Beijing’s most famous dish, Peking roast duck, is easily found and will always be a must-try for visitors. Of China’s 36 provinces, almost every one has representation in Beijing, with provincial government restaurants attached to hotels that offer local visiting officials and guests a true taste of home. Smaller homestyle and private kitchens are also opening, the secret back doors that hide great meals and their clandestine government diners from peering eyes that have come under reform scrutiny. Sichuan and Yunnan provincial cuisines are beloved as much as simple dumpling restaurants that are typical of the city.

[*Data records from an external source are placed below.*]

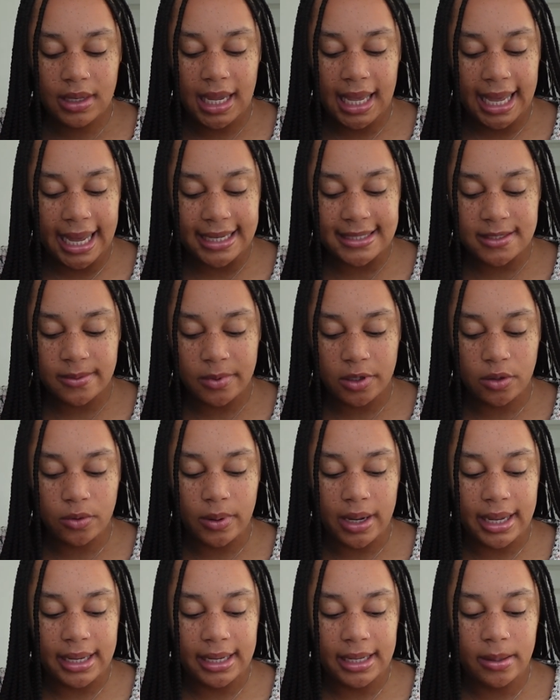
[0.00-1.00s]
Ask me who
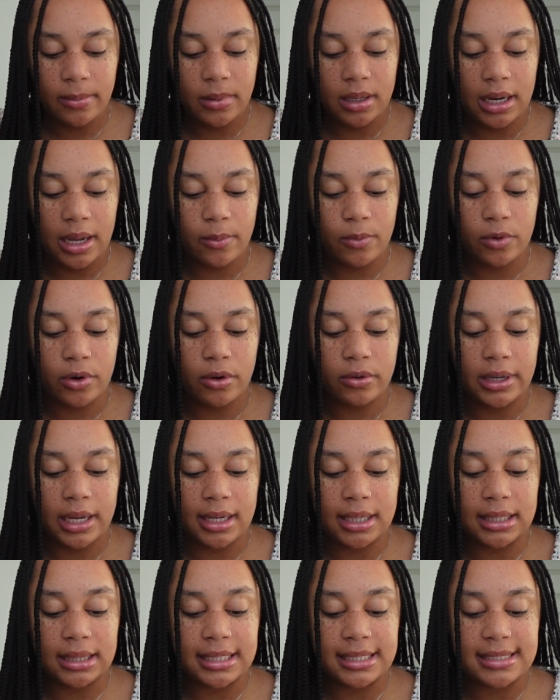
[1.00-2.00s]
I am, and I will go
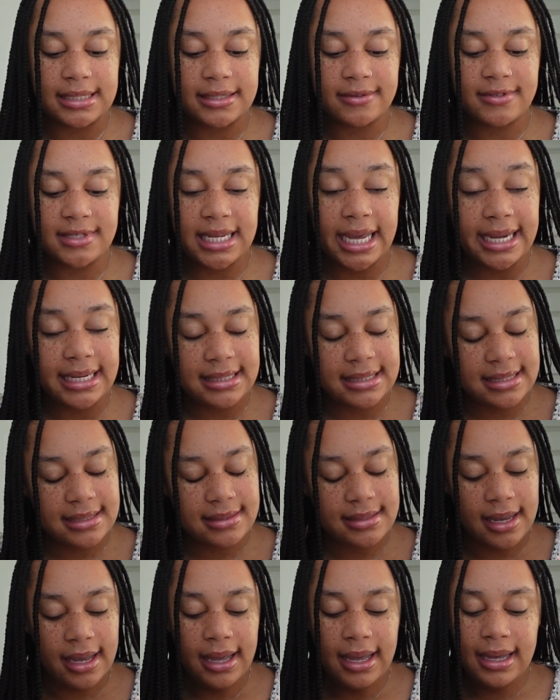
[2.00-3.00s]
down a list of
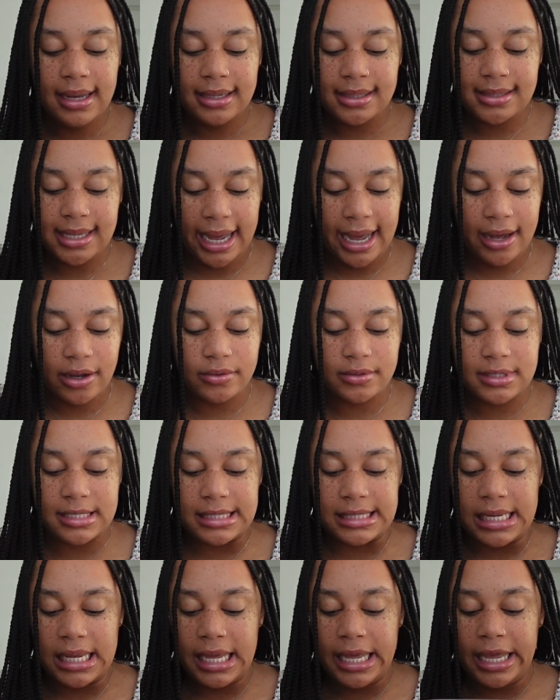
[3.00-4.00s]
sights,
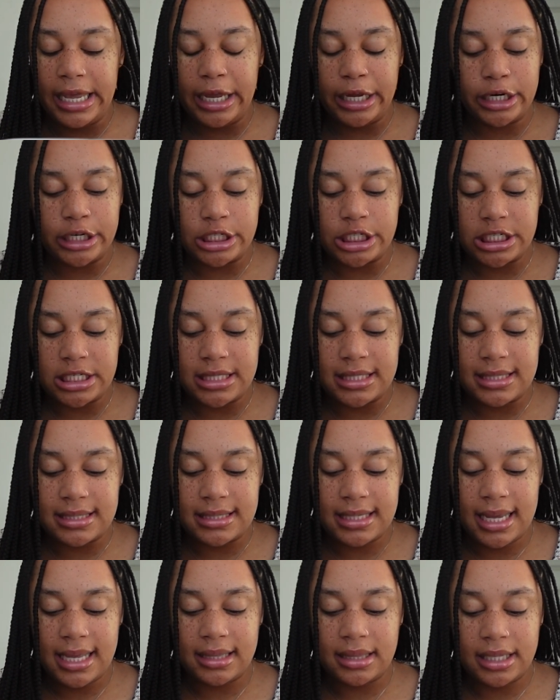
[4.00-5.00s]
sounds, energies,
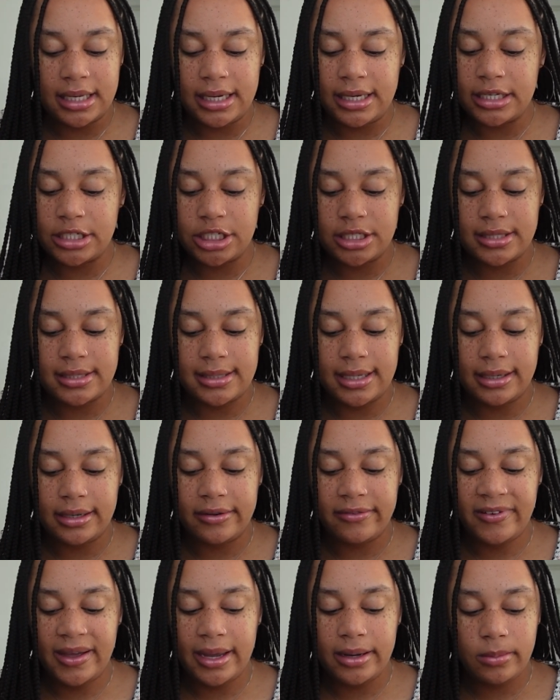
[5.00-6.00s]
and lineages that
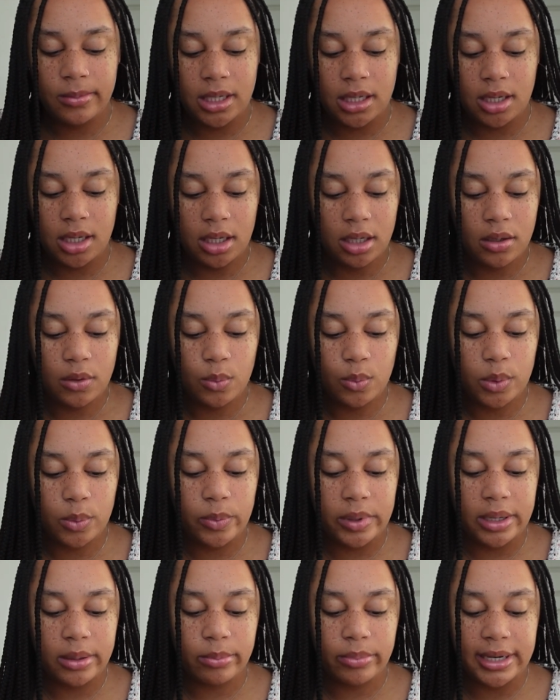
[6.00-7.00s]
define me. When
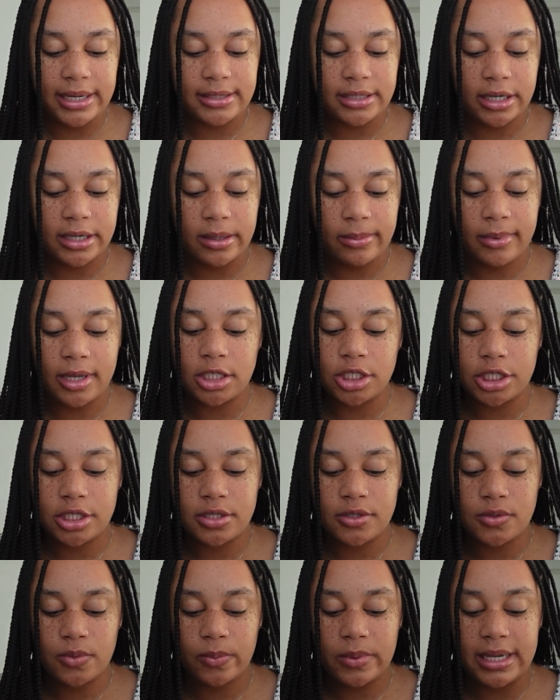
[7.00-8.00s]
we embrace our
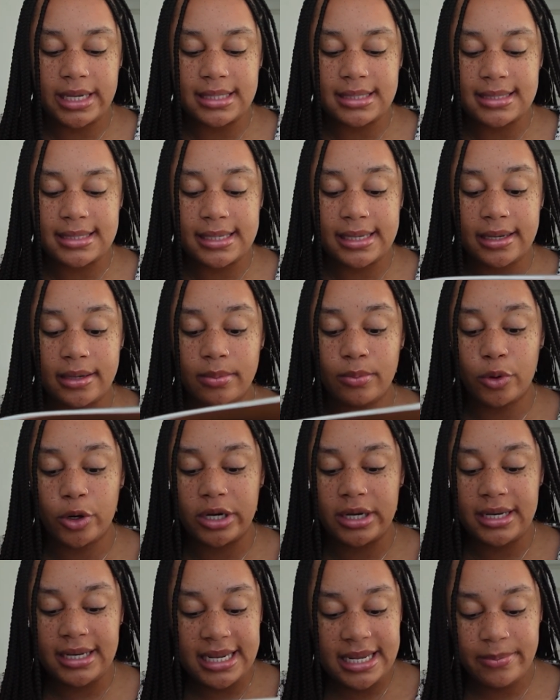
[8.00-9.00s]
dimensions, we can seek more
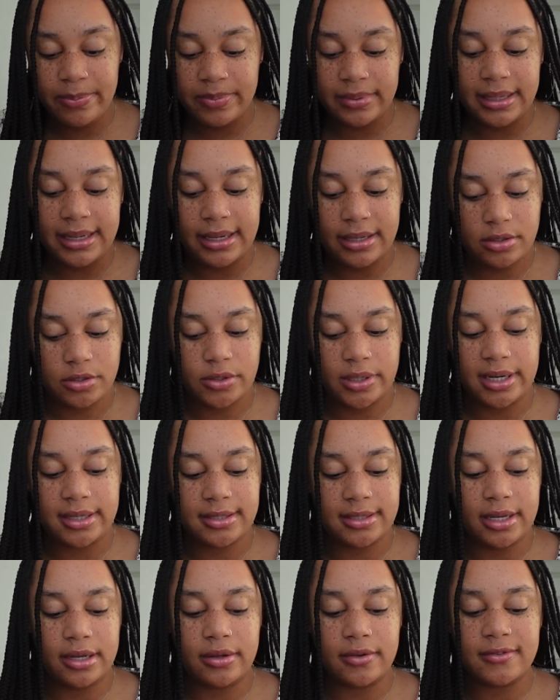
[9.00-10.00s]
deeply into
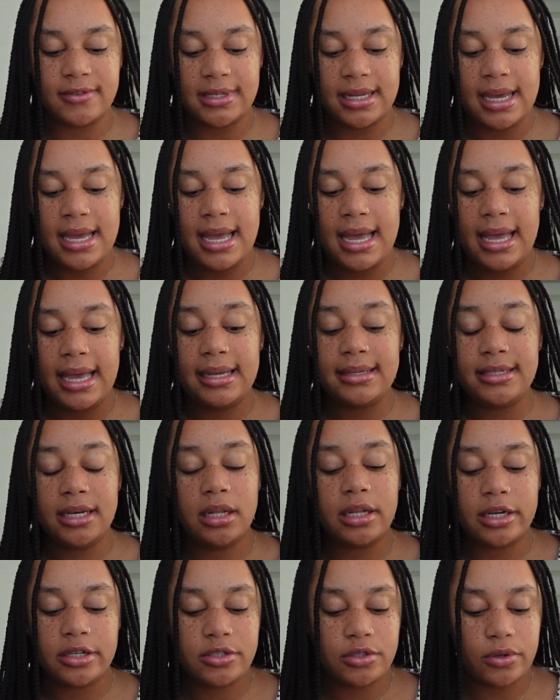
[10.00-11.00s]
ourselves and tell
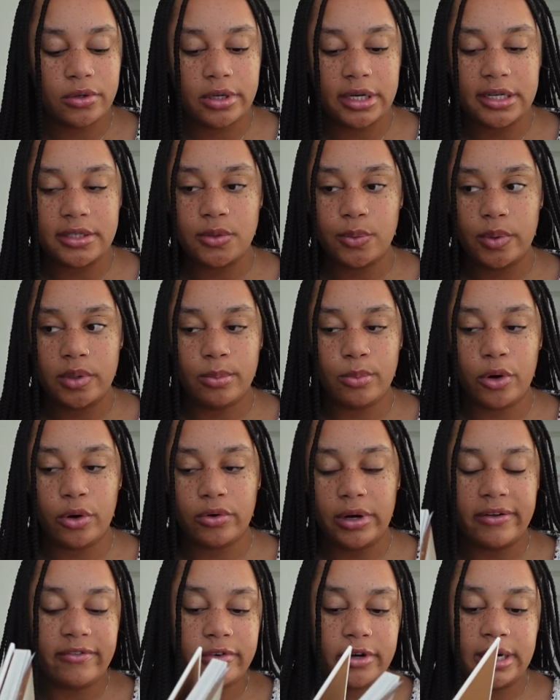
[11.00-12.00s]
our stories with more
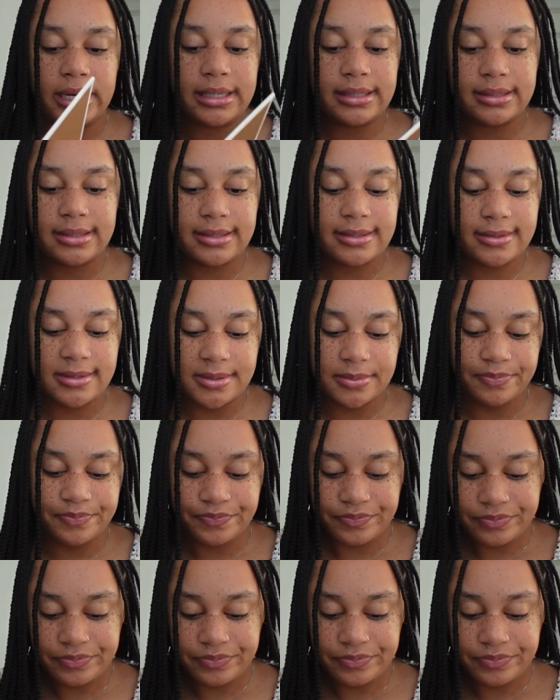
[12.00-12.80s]
reverence.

Beijing’s dining scene is multifaceted, with massive eateries that have developed to accommodate the city of 24 million. Gourmet options grow steadily as new wealth has created the world’s fastest growing economy and a taste for luxury that is feeding a demand for fine dining. Beijingers are building up an appetite for more variety although Chinese standards differ from the west, mostly when it comes to service. Local eateries can be a cultural experience and a curious discovery with a myriad of options. Food trends come and go, but one thing holds true: the Chinese love to eat, especially in the capital, and there has never been a better time to taste Beijing’s best.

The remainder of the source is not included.